Where does the King of Prussia Mall (KOPM) come in? When the youngest little Jane was an infant we decided to drive over to the KOPM because we’d never been there and it seemed a baby-friendly outing. However, it was a trek and trying to get there and back between feedings was out of the question. So, there we were, in Restoration Hardware (or something like it) when the baby got the urge and maternal instinct responded. We needed to find a place and fast. I asked at the information booth if there was a mother’s room or something like it. Some months earlier I’d spent the day with a friend who had just had a baby and the mall near her had a designated room, with comfy chair, side table and privacy screen, as well as bathroom facilities. I though KOPM might have something similar. The woman at the information booth sent me to the family restroom. It had a toilet, a sink, and a changing table. I could sit on the toilet and feed the baby or sit on the floor and feed the baby. Neither was appealing. So I put the baby on the changing table and did the deed in a sort of crouch. To get a sense of this, get a 10 pound bag of flour and put it on your kitchen counter, lean over so your chest is near the flour. Put both hands under the flour and bring it up to your chest. Now hold that position for at least 15 minutes. How comfy is that? Wouldn’t it be easier to find a wooden bench near a corner and try to sit so that no one could really see what you were doing? You could have a bottle of water or a fruit drink there to sip and everyone could take their time.
In both malls I wanted to storm the management offices and say “Hey, I’m a woman with a steady stream of disposable income and you’ve just chased me away!!!!” Had I been able to comfortably and modestly take care of my child in either retail arena, I would have visited often and probably continued the habit after the baby was weaned. As it was, I haven’t been back to the KOPM and seldom go to the mall near my house.

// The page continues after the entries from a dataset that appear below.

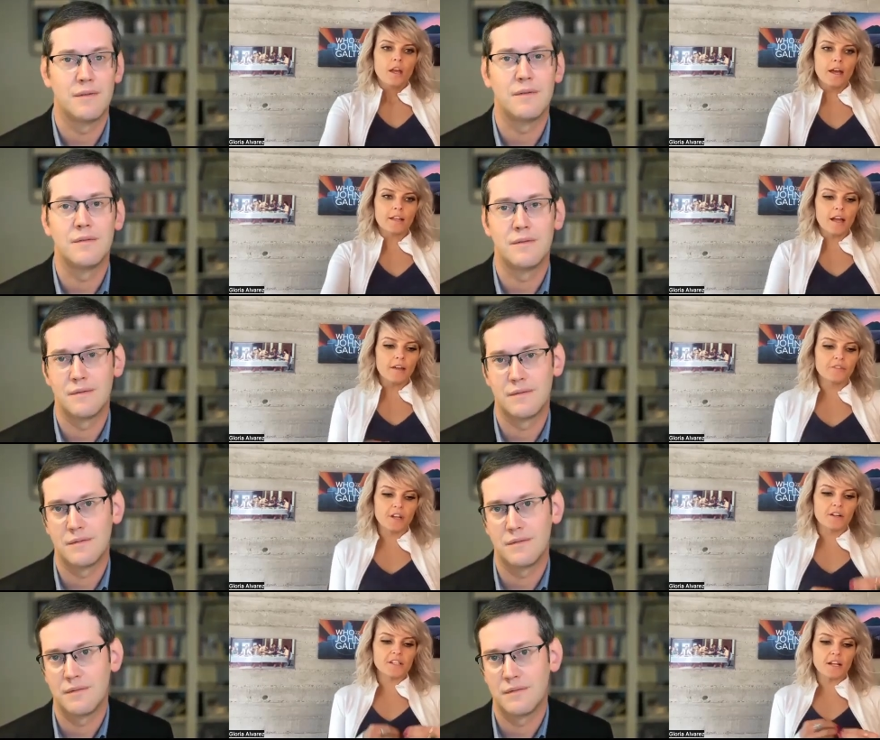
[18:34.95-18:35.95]
Speaker 1: And
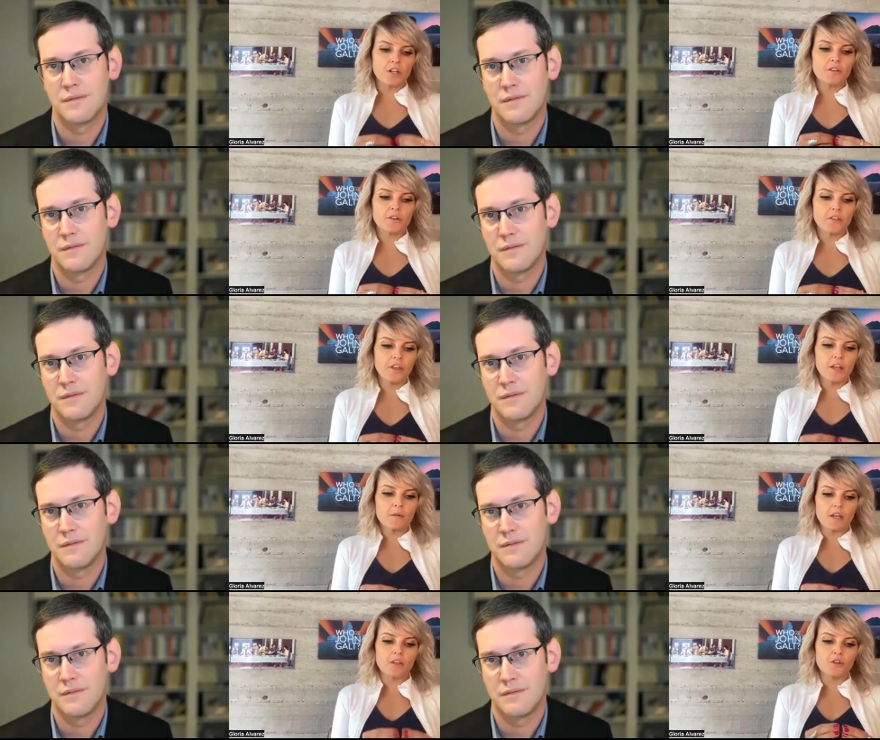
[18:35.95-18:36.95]
there's another
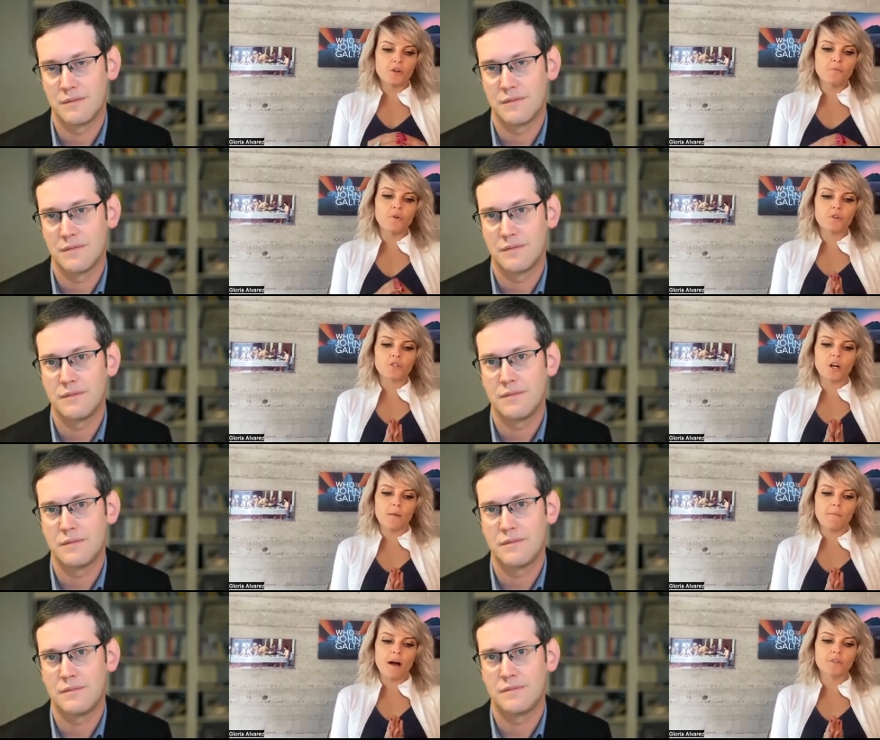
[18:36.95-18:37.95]
thing in your book, you
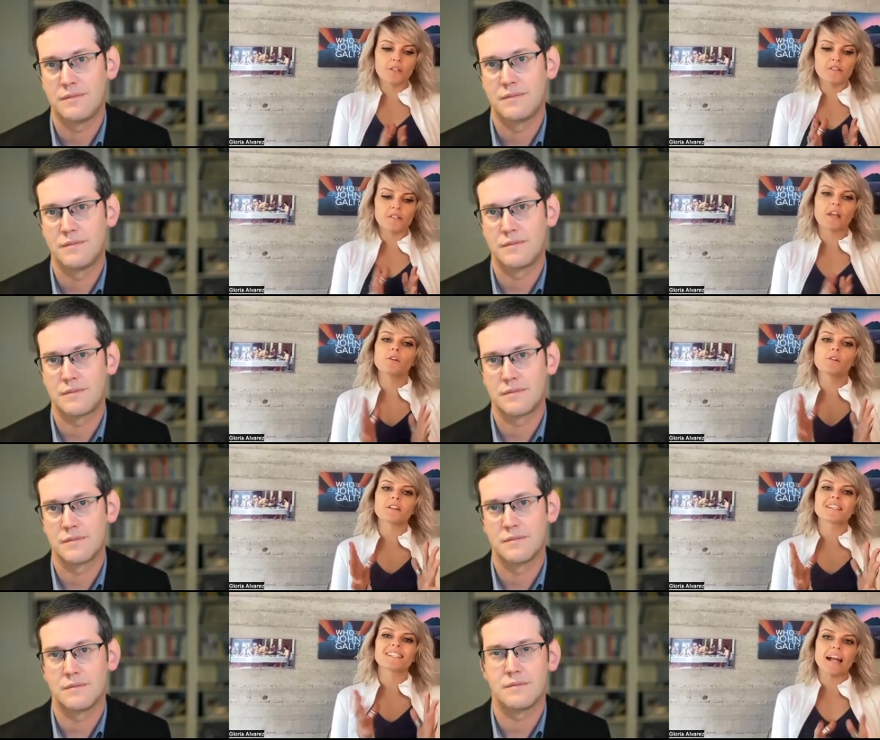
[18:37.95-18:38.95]
talk about the
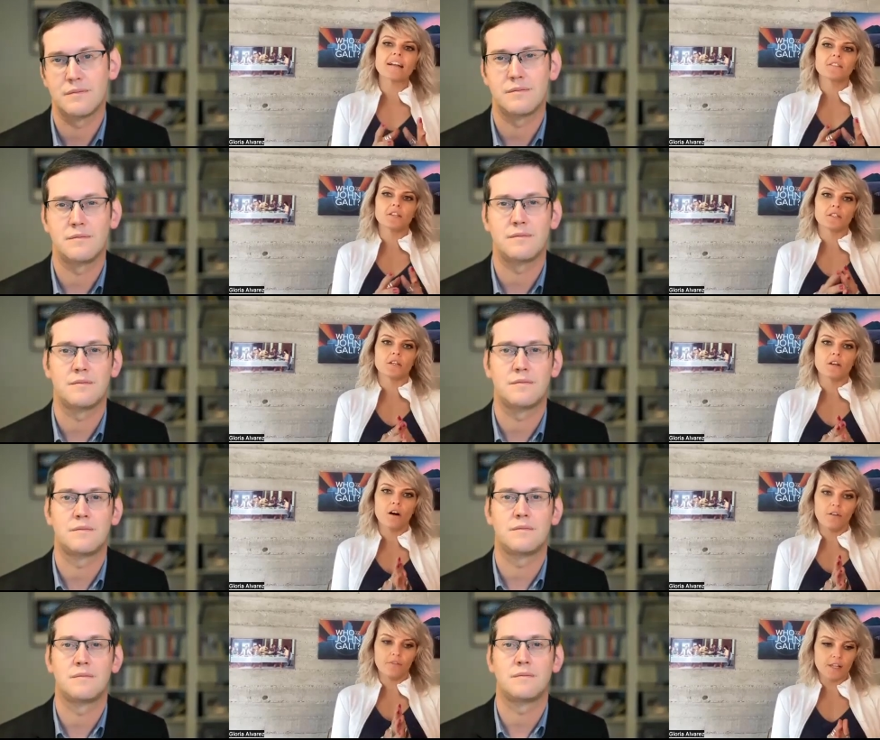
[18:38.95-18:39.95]
secular sanctity
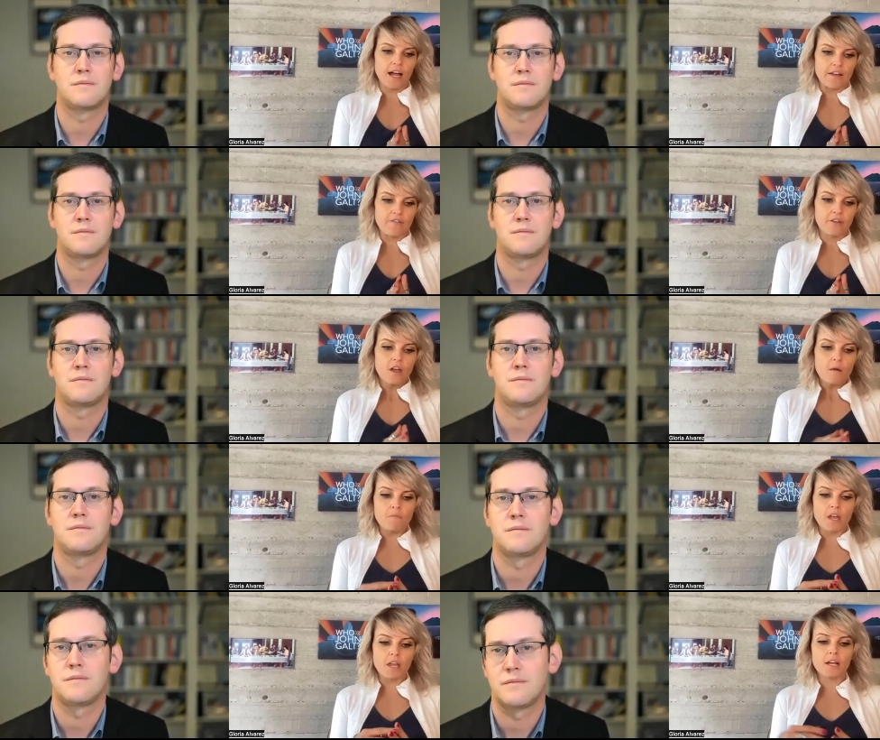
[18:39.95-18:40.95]
of life,
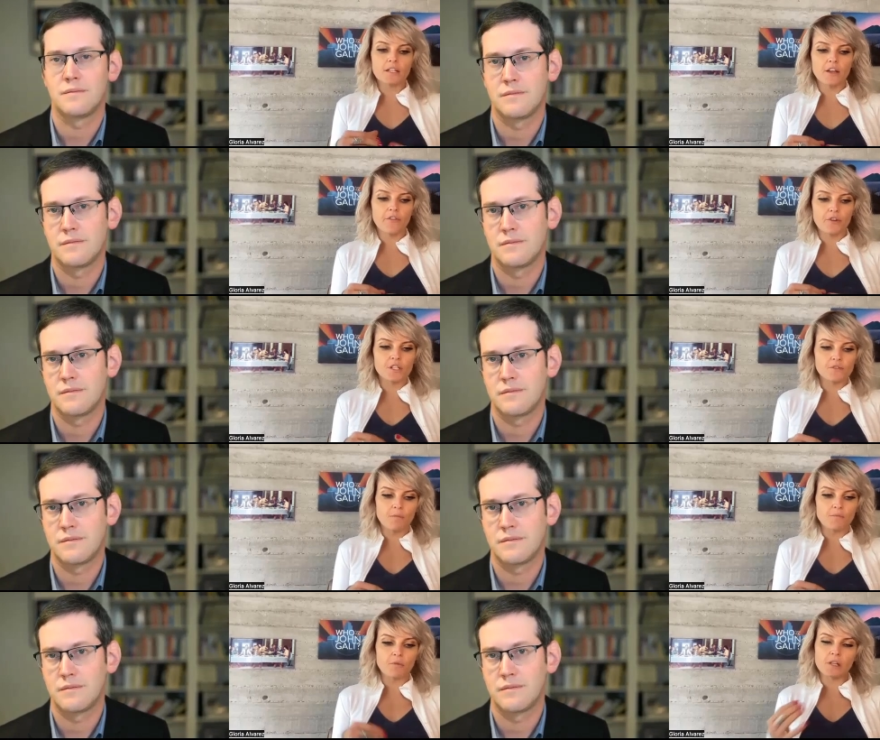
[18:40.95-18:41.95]
making a difference
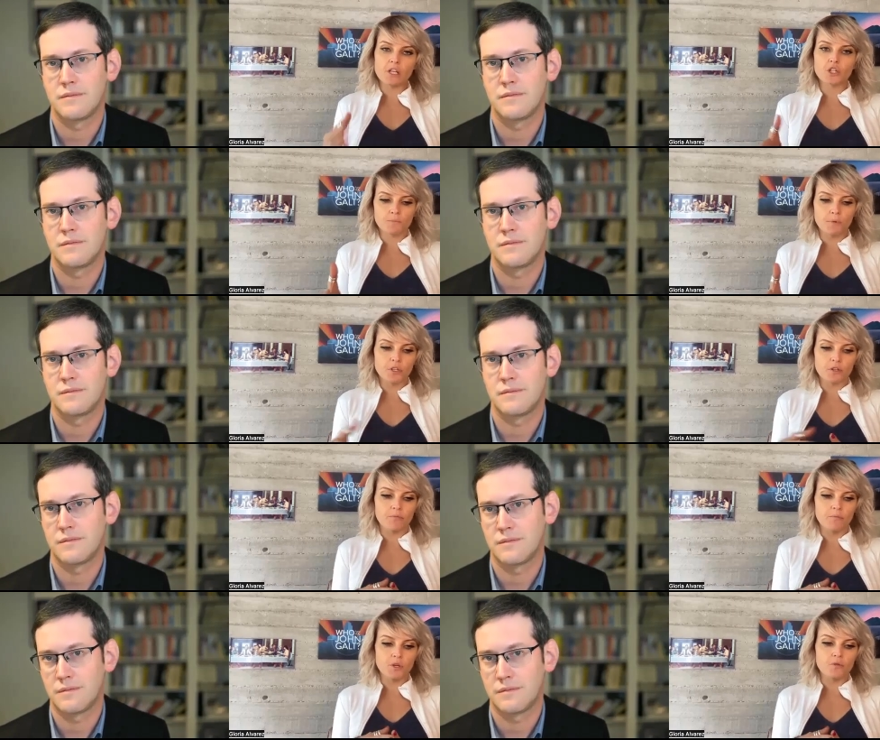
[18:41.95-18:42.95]
from the religious point
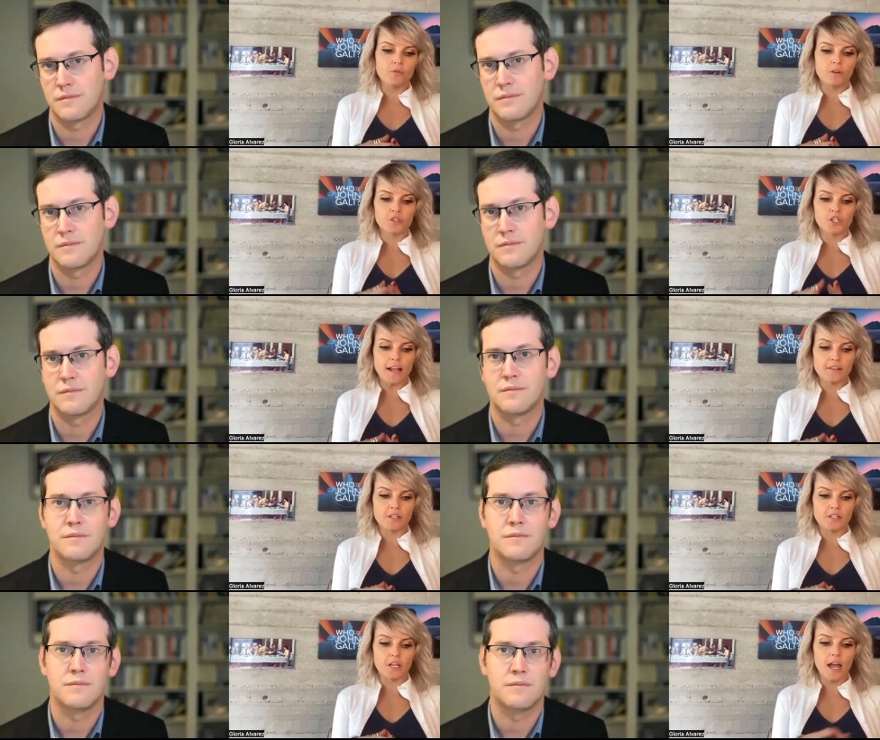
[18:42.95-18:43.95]
of view on
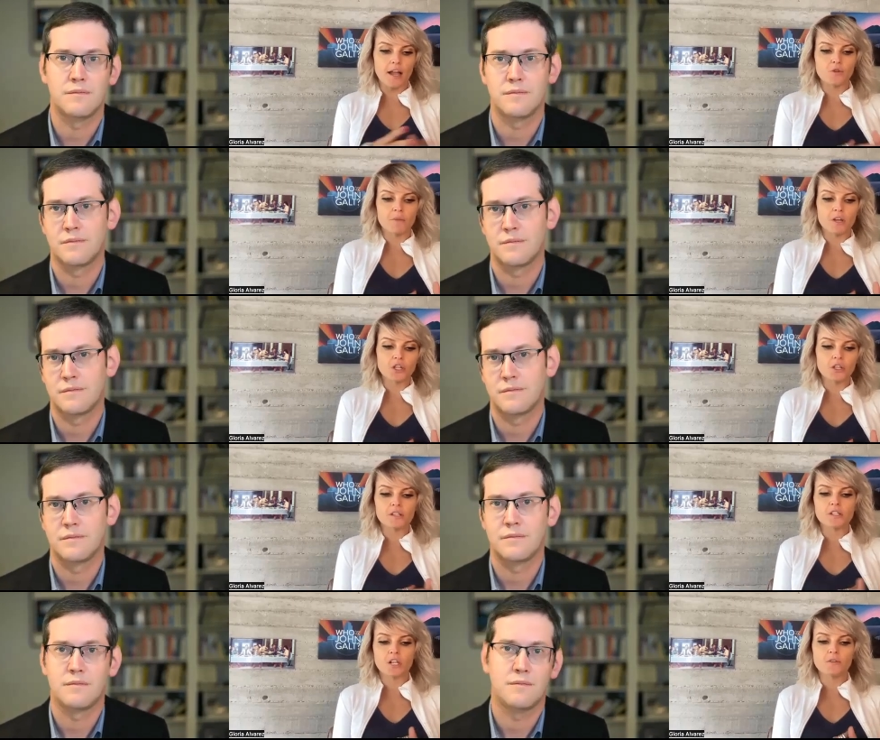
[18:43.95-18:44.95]
sanctity. And you
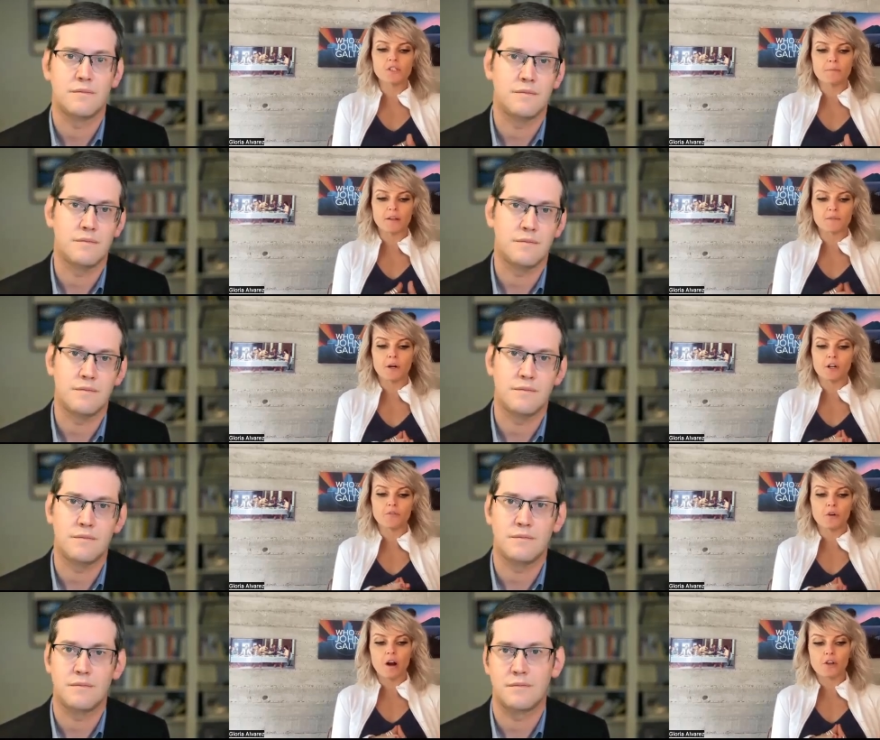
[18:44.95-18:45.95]
mentioned this concept as part
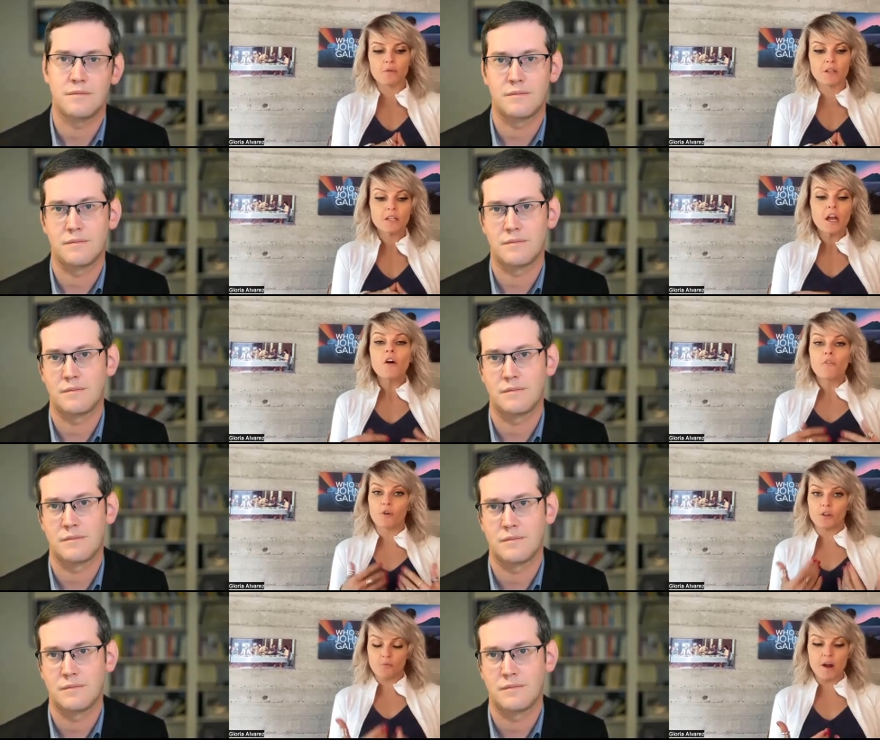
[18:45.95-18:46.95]
of your argument
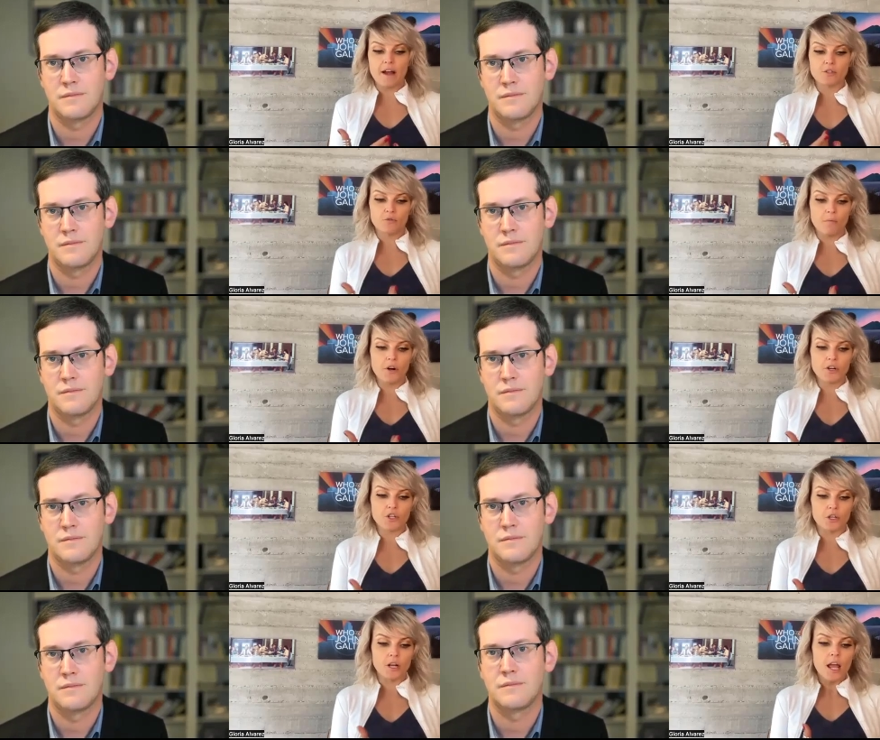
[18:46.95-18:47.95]
for the right to
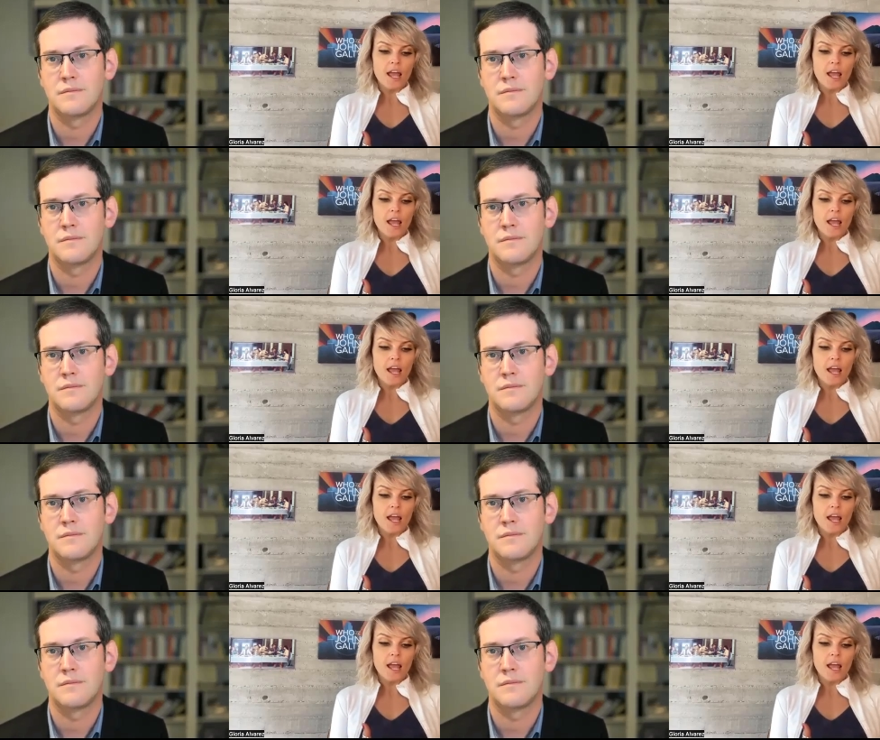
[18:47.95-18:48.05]
abortion.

My experience was some years ago and both places might have changed their facilities. Maybe there is an area designated as an informal nursing mothers area, at least during daytime hours when you see more moms with babies around. Since I haven't really been back it's hard to say for sure. All I know is, when it was my time things were not very inviting and that’s what I think of every time I see one of those diatribes against women nursing in public. The only other option is just to stay home; in that case those retail areas just completely lose an audience that they otherwise might want to cultivate.